From a young age, I learnt that safety meant sticking to my Jewish community. It’s a small community; Jews only make up around 0.4% of the Australian population, according to the last census. Many Australian Jews are Holocaust survivors or their descendants. My family, including my grandparents who migrated to Australia in the 50s and 70s, was very close-knit, and a large part of our relationship played out over Shabbat tables and feasts for Jewish festivals and celebrations.
At my Jewish high school in Sydney, we were taught about the expulsion of Jews from Spain, the forced conversions, the pogroms of Eastern Europe, the Blood Libel accusations, the Holocaust and the many other tragedies and forms of persecution in Jewish history.
One Yom Kippur, my family and I were on our way to the synagogue when a group of white men screamed “Kikes!” at us from their car window. Later, I wished I had looked more closely at them. Were they skinheads or just average Australians?
The world outside our community felt untrustworthy and threatening. My high school, even now, has security guards on-site, while our synagogues have volunteers out the front from the Community Security Group, an organisation that recruits and trains volunteers to patrol synagogues and Jewish schools, due to death and bomb threats.
Unfortunately, antisemitism is part of the experience of being Jewish in Australia. Sometimes it involves a swastika armband or antisemitic graffiti, stickers and posters. Less frequently, it includes physical violence.
COVID-19 led to an increase in racism and discrimination against Asian Australian people, including Sinophobia. It also led some people to share old antisemitic tropes. When I first started seeing some of the vile cartoons and drawings – of hook-nosed men wearing kippot and spreading the virus through vaccines or germs, of the words “Don’t trust Jewish science”, of rich bankers profiting off people’s misery, of an Israeli flag replaced with a rat bearing the Star of David on its body, a kippah on its head and the words “The Real Plague” above it – I felt my reaction in my body: fear of what my grandparents warned me about.
Other times, I find it much messier to define antisemitism. For some Jewish people and organisations, antisemitism includes criticism of Israel.
Personally, I don’t agree with that definition of antisemitism, and there are others who feel the same way in Australian and international Jewish communities. However, there simply isn’t much of a place for criticism of Israel within the Jewish community or outside it, including in the Australian media.
After a group of Australian Jews counter-demonstrated in Melbourne at a Rally for Israel with banners that stated “Jews for a free Palestine”, Channel 7 referred to them as “Free Palestinian protestors”, while Liberal MP David Southwick described them as a “rabble anti-Israel protest… in the jewish communities (sic) backyard”, erasing the counter-demonstrators’ Jewishness.
I spend a lot of time grappling with how we define antisemitism as a community. It’s not necessarily definable.

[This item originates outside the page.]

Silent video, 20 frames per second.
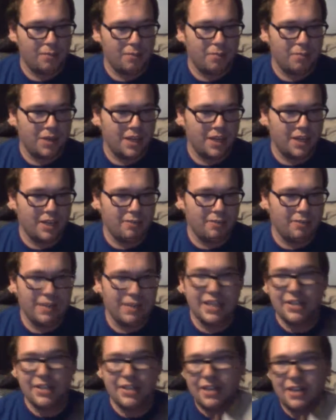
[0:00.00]
But we
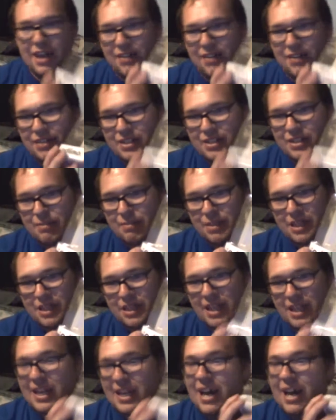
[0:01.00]
do have Isabelle.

Perceptions of what is antisemitic are subjective, often influenced by trauma and family history, and should be up to Jewish people to define, although this can lead to conflict.
For some people, especially those whose family members were victims of the Holocaust, there can be a very real sense of Israel being the only place where it is safe to be Jewish. I like the idea of Jewish people being safe, very much, but I’ve become aware of the cost.

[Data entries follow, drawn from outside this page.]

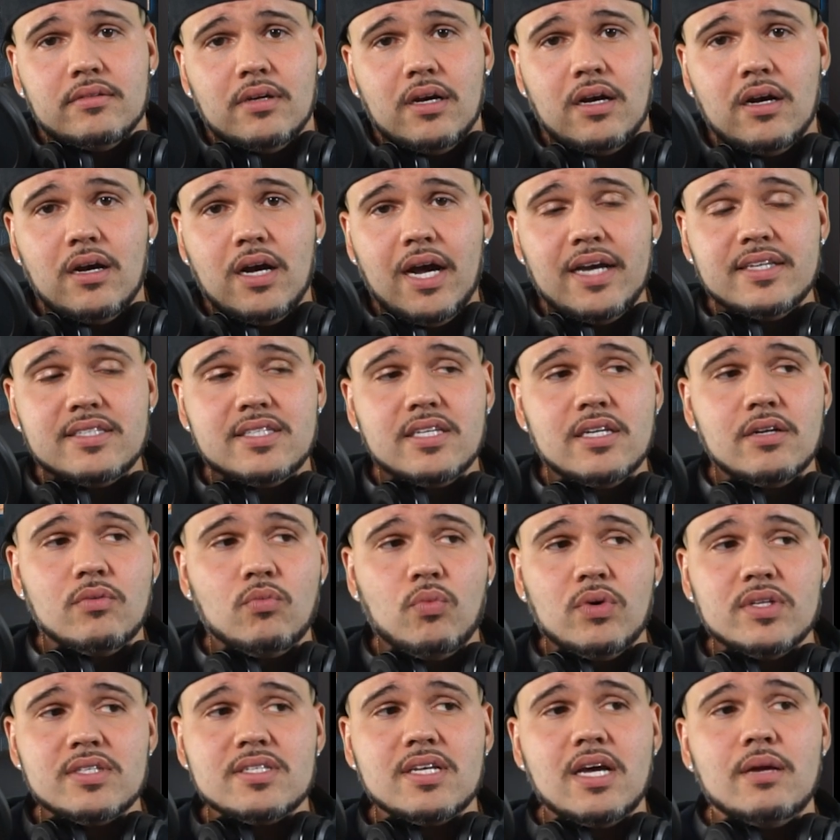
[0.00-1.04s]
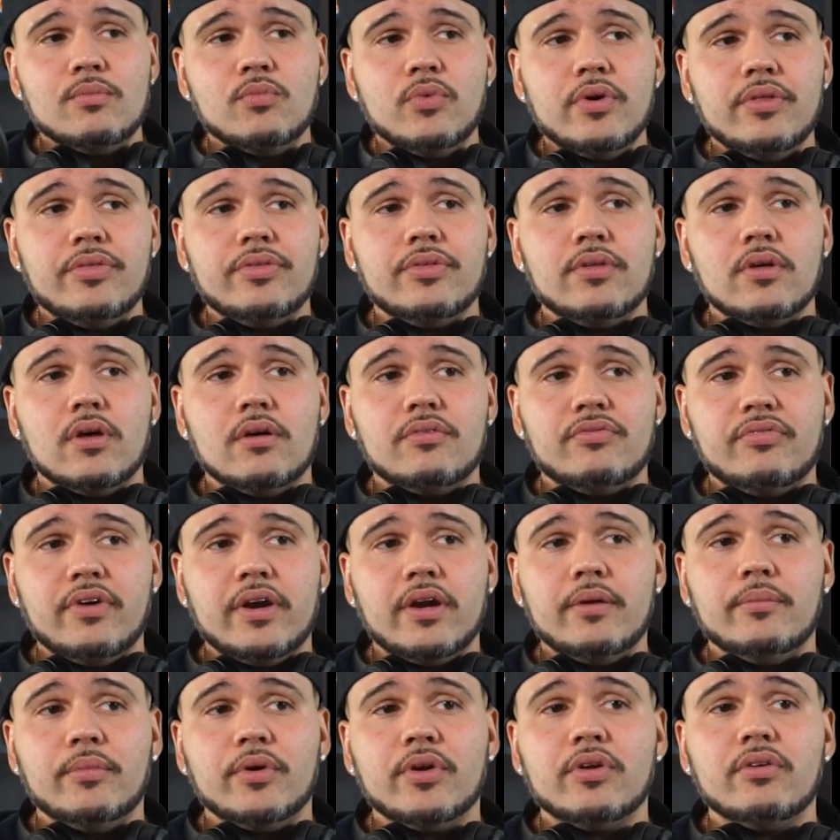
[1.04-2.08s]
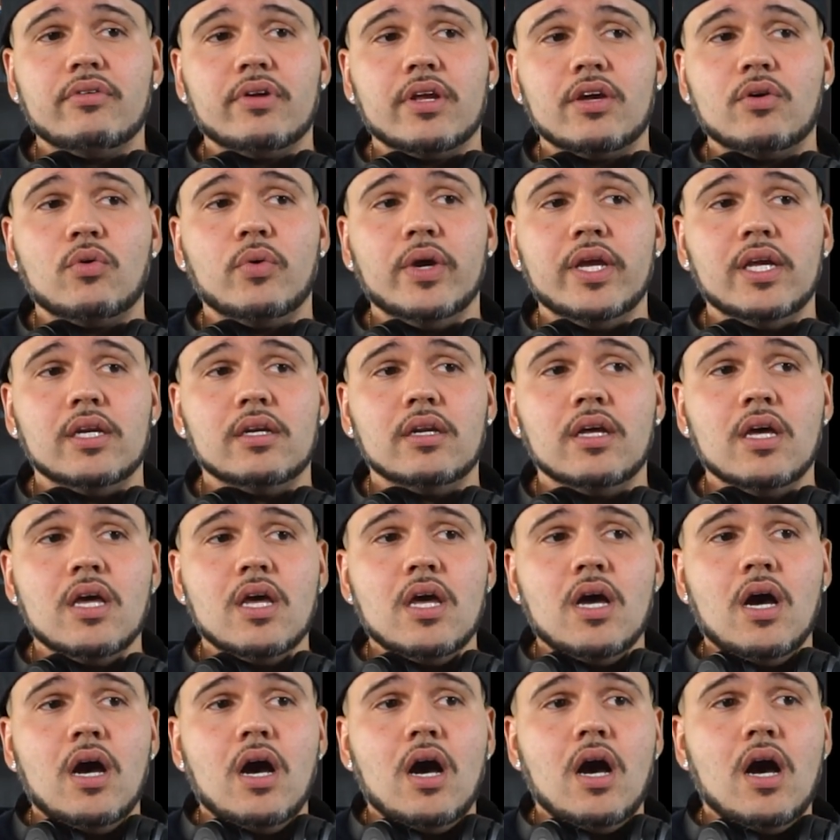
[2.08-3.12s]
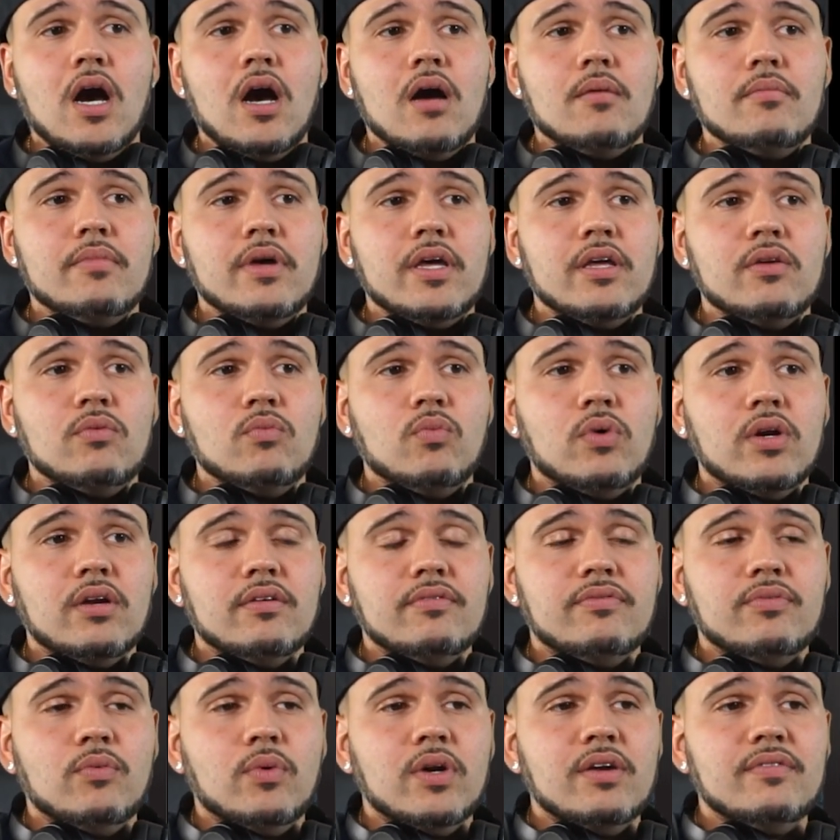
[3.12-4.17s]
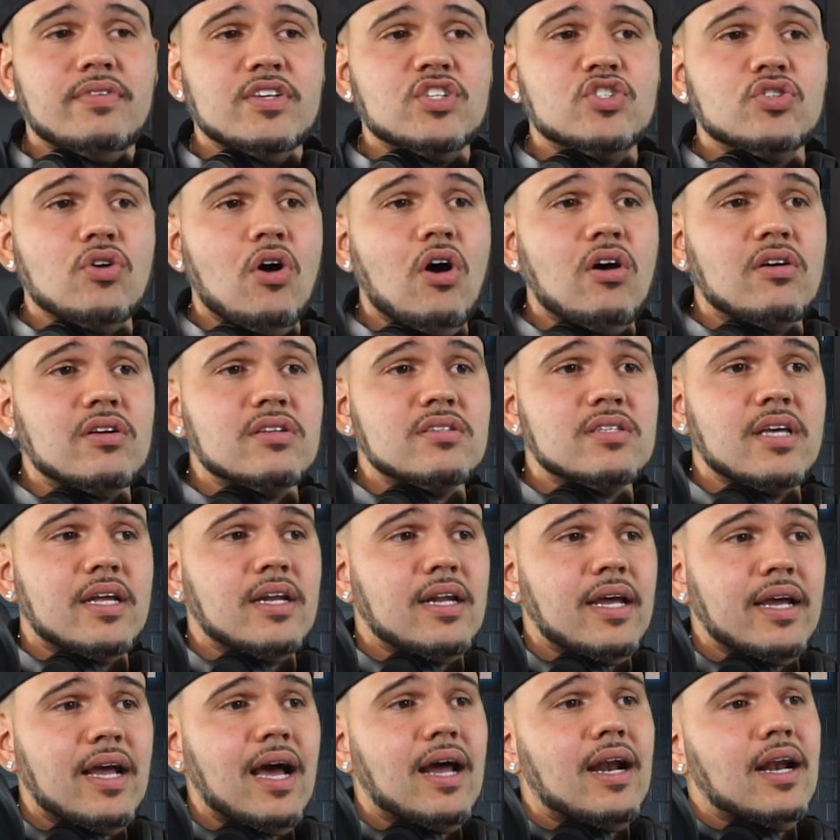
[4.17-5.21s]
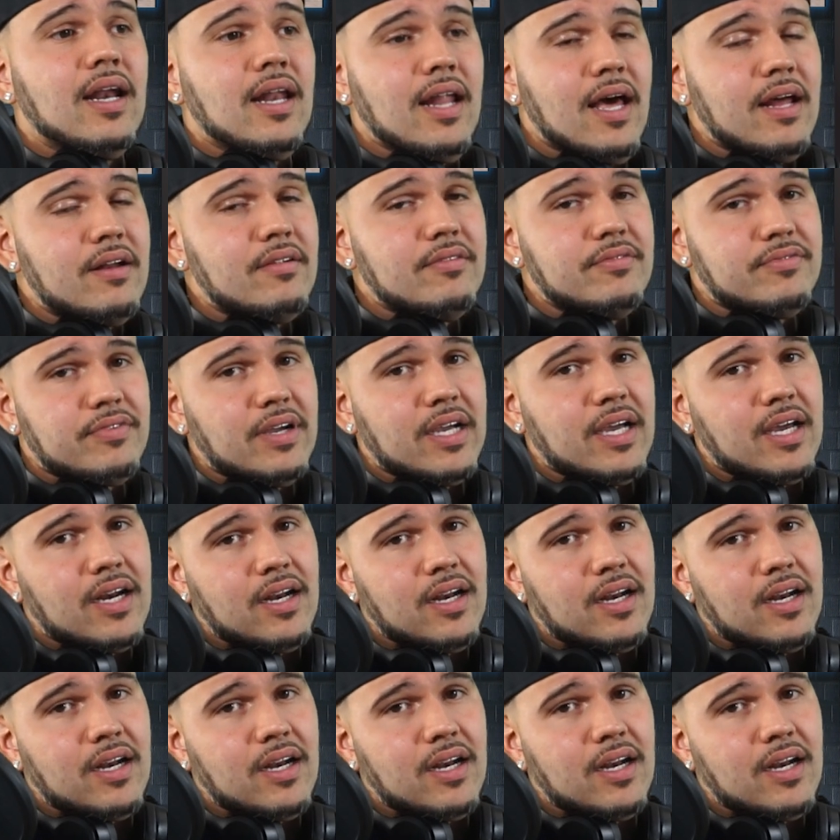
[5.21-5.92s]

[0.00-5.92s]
I did it one time with Freddie Mercury and Queen. And one of his songs, and I got a lot of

I can’t ignore the fact that Israeli police forcibly evicted Palestinian families in Sheikh Jarrah, raided the Al-Aqsa Mosque, fired rubber bullets and stun grenades, and barricaded Damascus Gate during Ramadan. While it is true that Hamas fired missiles at Israel, and that 12 Israelis were killed in the recent conflict, we also need to remember that Israel’s military assaults on Gaza have killed over 232 people, including 65 children.
Research that analysed incidents of antisemitism in Australia found increases in hate incidents during Jewish religious festivals and during the 2014 Israel-Gaza conflict, and a marked increase in the number of serious incidents including physical assaults and verbal abuse in Australia from 2019 to 2020. This has, no doubt, been exacerbated by the growth of white supremacist movements in Australia and globally.
I might not always feel safe as a Jewish Australian, but I think it’s important to acknowledge that I am proud of being Jewish. I love how nurturing the community is, the sense of taking care of each other through kindness, caring and sharing meals, and how progressive many synagogues and Jewish organisations are.
I appreciate how many non-Jewish Australians have taken the time to find out about Jewish festivals and religious practices, to ask questions about Israel and Palestine without making assumptions about my beliefs, and to listen if I bring up my experiences of antisemitism.
It might be a scary time in the world but these conversations, and acknowledgement and recognition from others, are the first steps in addressing antisemitism and other forms of oppression. And that gives me hope.